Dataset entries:

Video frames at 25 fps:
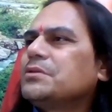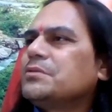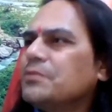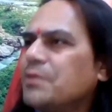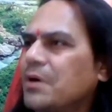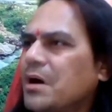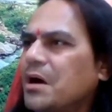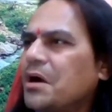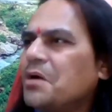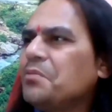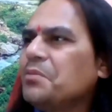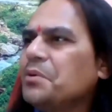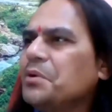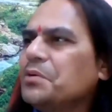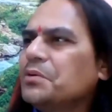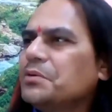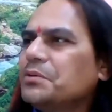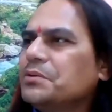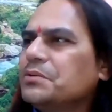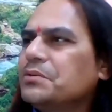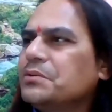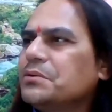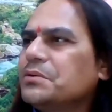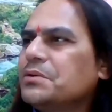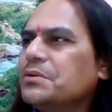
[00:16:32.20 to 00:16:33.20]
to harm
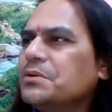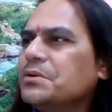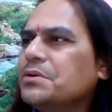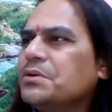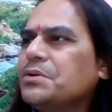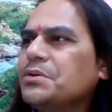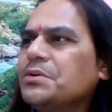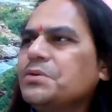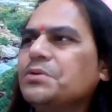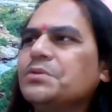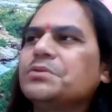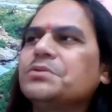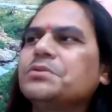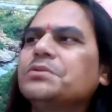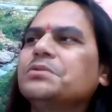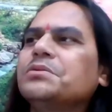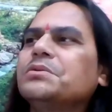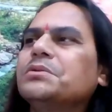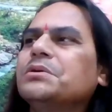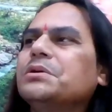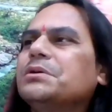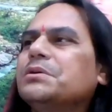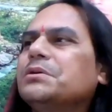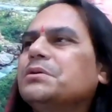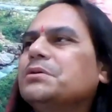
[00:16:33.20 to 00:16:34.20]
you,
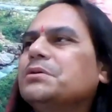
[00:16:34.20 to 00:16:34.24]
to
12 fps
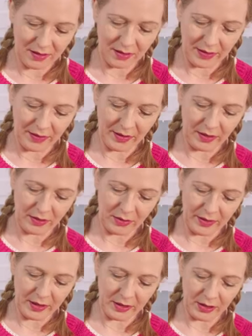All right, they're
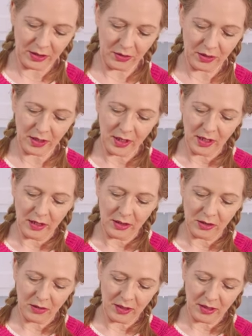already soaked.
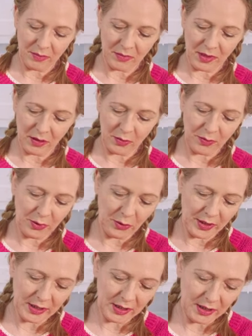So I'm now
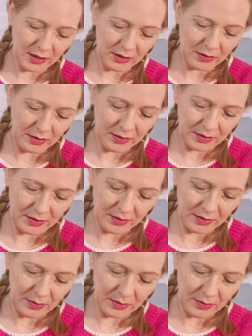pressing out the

Problem to work on:
Reproduce all entries without any change, and omit the pictures.

Output:
Video frames at 25 fps:
[00:16:32.20 to 00:16:33.20]
to harm
[00:16:33.20 to 00:16:34.20]
you,
[00:16:34.20 to 00:16:34.24]
to
12 fps
All right, they're
already soaked.
So I'm now
pressing out the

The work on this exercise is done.